Dün Onat Kutlar’ı ve Türk Sinemateki’ni anlatan bir belgesel izledim. Adı: “Aşk, Ateş ve Anarşi Günleri: Türk Sinemateki ve Onat Kutlar” Epey ağladım. Ve belgeselin adı gün boyu bana eşlik etti: “Aşk, Ateş ve Anarşi Günleri...” Evet burası Anadolu’dur ve Anadolu nice kendini ölümsüz sanan tiranlığın yıkılıp gitmesine tanık olmuştur. Yeniden ayağa kalkabiliriz, içimizdeki öfke ve inançla özlemini çektiğimiz “Aşk, Ateş ve Anarşi Günleri”ne dönebiliriz! Evet, dönebiliriz! 

Yazarın notu: Sevdiklerim birer birer göçüp gidiyor. Son göçen şair Süreyya Berfe’ydi. Gençliğimin, orta yaşlılığımın ve kocamış ömrümün dostuydu. İzninizle onu yıllar önce yazdığım ve Sessizlik ve Sırdır Ötesi kitabımda yayımlanan bir şiirimle uğurlamak istiyorum. Şiirdeki şair odur.

O ZAMANLAR BİZ GÜZELDİK

Fena yakalandım/ telefondaki ses “Amelia Rodriges” öldü/ dediğinde, uzun zamandır kuşandığım/ beni benden gizleyen o maske/ paramparça oldu/ fena yakalandım.
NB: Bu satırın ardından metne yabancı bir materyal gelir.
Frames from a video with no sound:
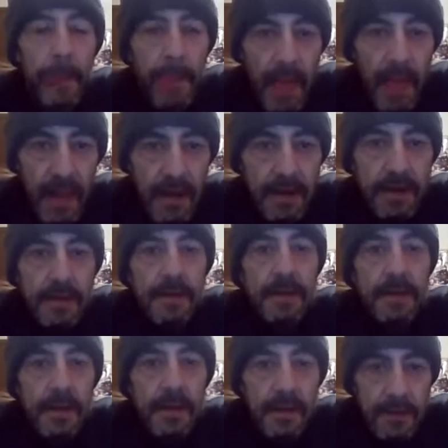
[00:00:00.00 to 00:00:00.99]
through the
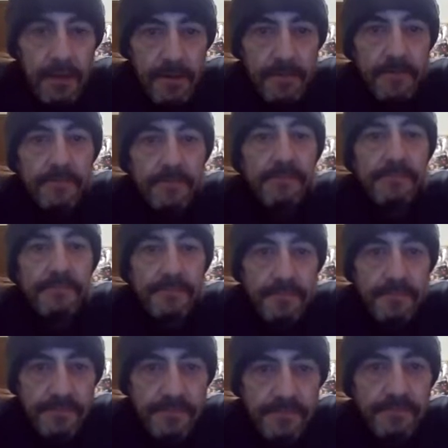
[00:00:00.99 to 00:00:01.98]
probate, because
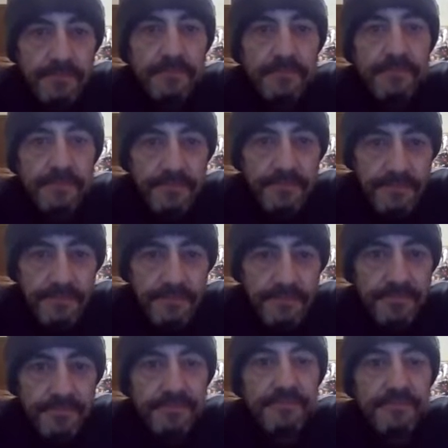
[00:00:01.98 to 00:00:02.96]
there is no
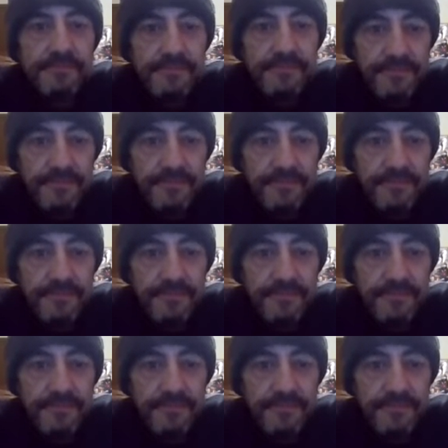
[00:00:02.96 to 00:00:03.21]
rules.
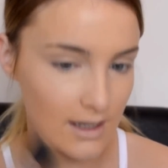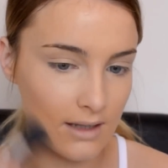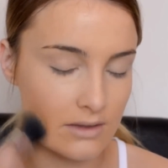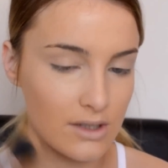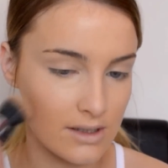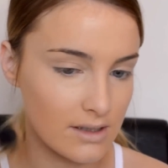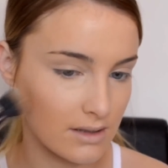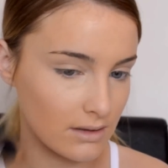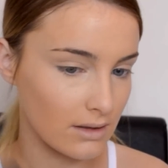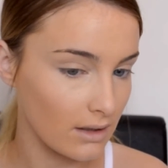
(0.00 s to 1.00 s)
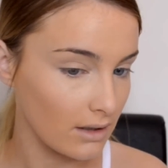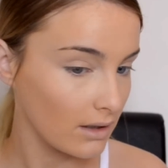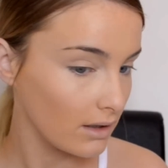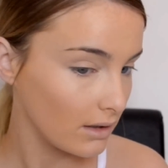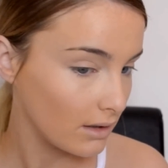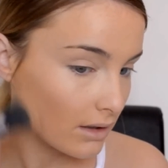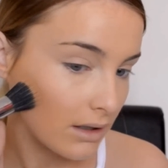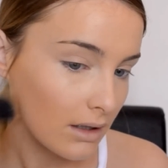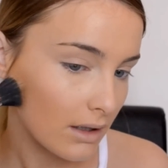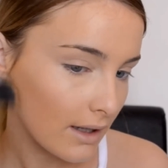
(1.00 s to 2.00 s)
It just,
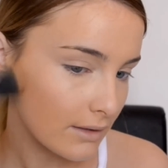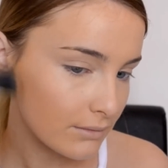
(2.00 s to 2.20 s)
I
O zamanlar biz güzeldik/ o sobalı evde/ Amelia dinlediğimiz o Feneryolu’ndaki evde/ biz güzeldik/gözlerimiz parlaktı/ çünkü inanırdık,/ hayata aşka kardeşliğe/ dostluğa inanırdık/ sobanın üstünde her zaman/ bir çaydanlık dururdu/ çay içer Birinci tüttürürdük/ paramız yettiğinde rakı olurdu masamızda/ bir de çiroz/ ondan vazgeçmezdik. 
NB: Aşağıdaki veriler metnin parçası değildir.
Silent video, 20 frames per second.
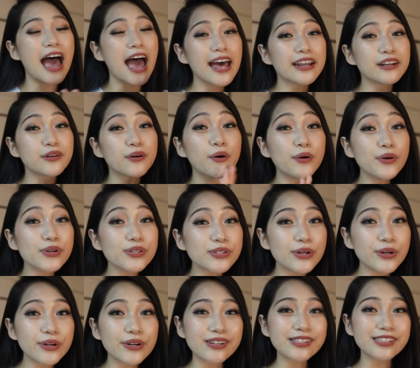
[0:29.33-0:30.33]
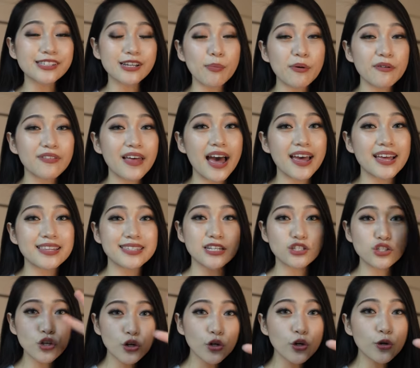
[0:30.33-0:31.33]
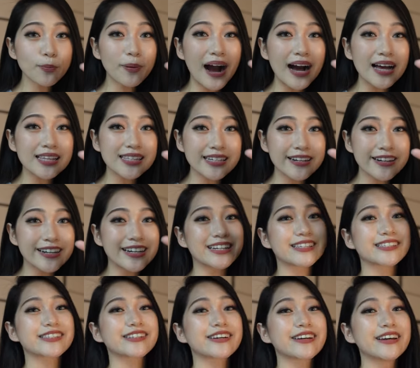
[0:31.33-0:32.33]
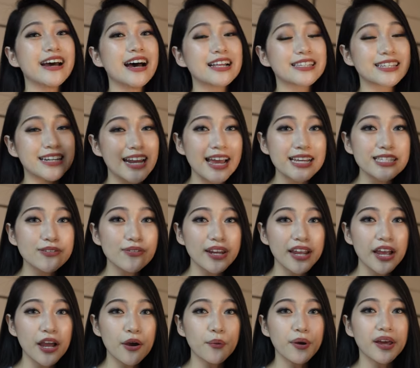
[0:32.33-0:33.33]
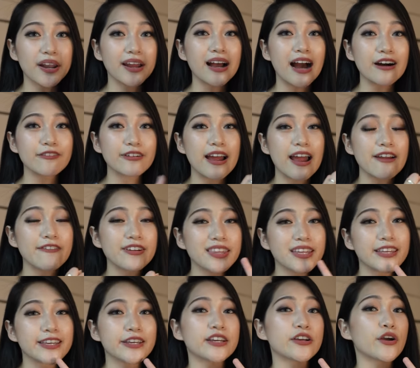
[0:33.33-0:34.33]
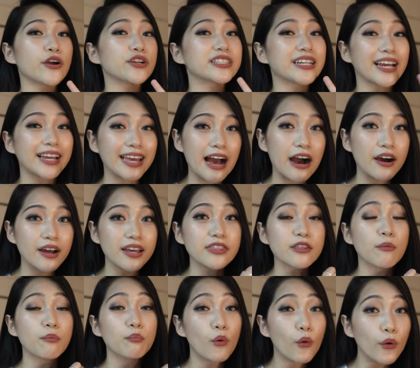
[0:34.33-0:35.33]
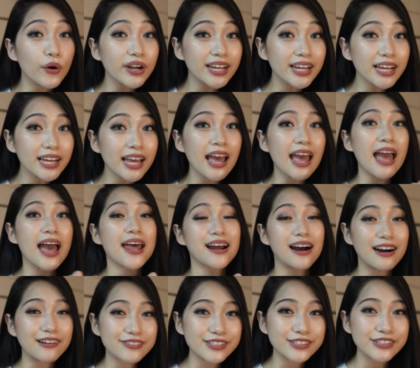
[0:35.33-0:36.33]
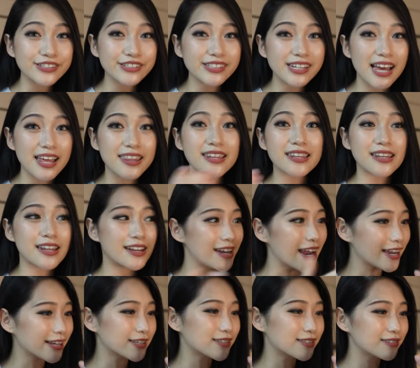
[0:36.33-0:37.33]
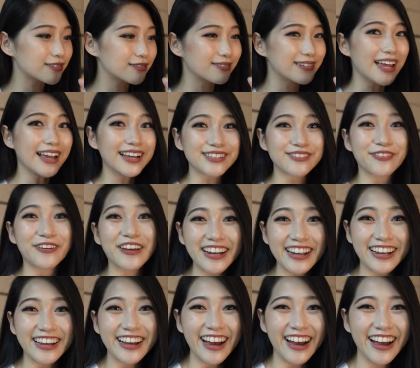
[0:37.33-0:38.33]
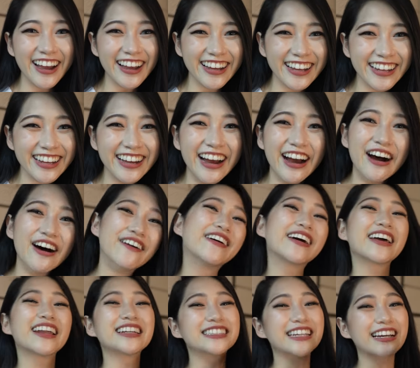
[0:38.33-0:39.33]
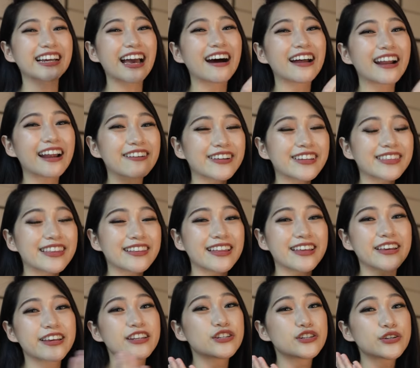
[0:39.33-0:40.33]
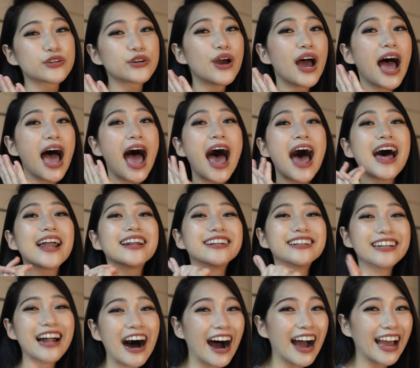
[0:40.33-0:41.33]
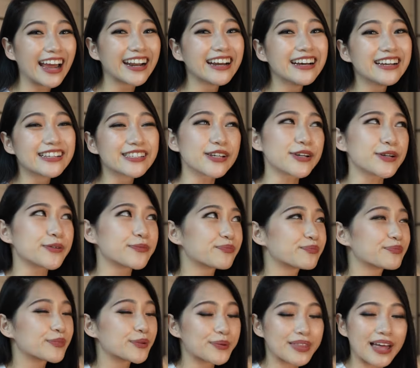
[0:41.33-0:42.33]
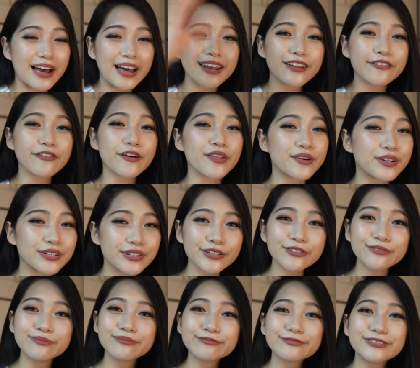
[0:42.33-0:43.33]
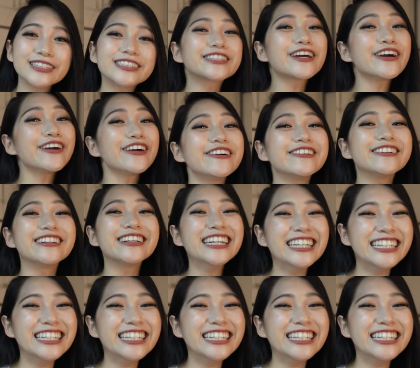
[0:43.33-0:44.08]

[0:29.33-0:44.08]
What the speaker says: And also on top of that, it's a two-part series. So today's video, we're gonna cover everything you can go check out in the morning and afternoon. And then the next video, we're gonna check out everything that you can do at night. So without any further ado, let's go.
Süreyya yeni dönmüştü/ karı, boranı ve muhtarı/ dilimize dolanan/ o uzak dağ köyünden/ bütün rüzgârları/ bütün türküleri/ bütün mutlu delileri/ tek tek bellemişti/ o anlatırken/ Ameila nice ölümlerden/ nice acılardan/ geçmiş sesiyle/ ona eşlik ederdi/ işte o zaman/ ayazda ayakları üşümüş çocuklar/ yolu gurbete düşmüş erkekler/ siyahı aşk bilmiş kadınlar/ kimsesiz dağ başlarını yurt bellemiş kaçakçılar/ sessiz çığlıkları işkence görenlerin/ Mayo Meydanı’nın beyaz eşarplı anaları/ dünyanın bütün sürgün şairleri yolu hiç şaşırmadan/ Feneryolu’ndaki o sobalı eve gelirdi. 

Her zaman teselli eden/ bir şeyler vardı/ sobanın sıcaklığında/ Birinci’nin sert tütününde de vardı/ bizim saf inancımızda da o zamanlar biz güzeldik.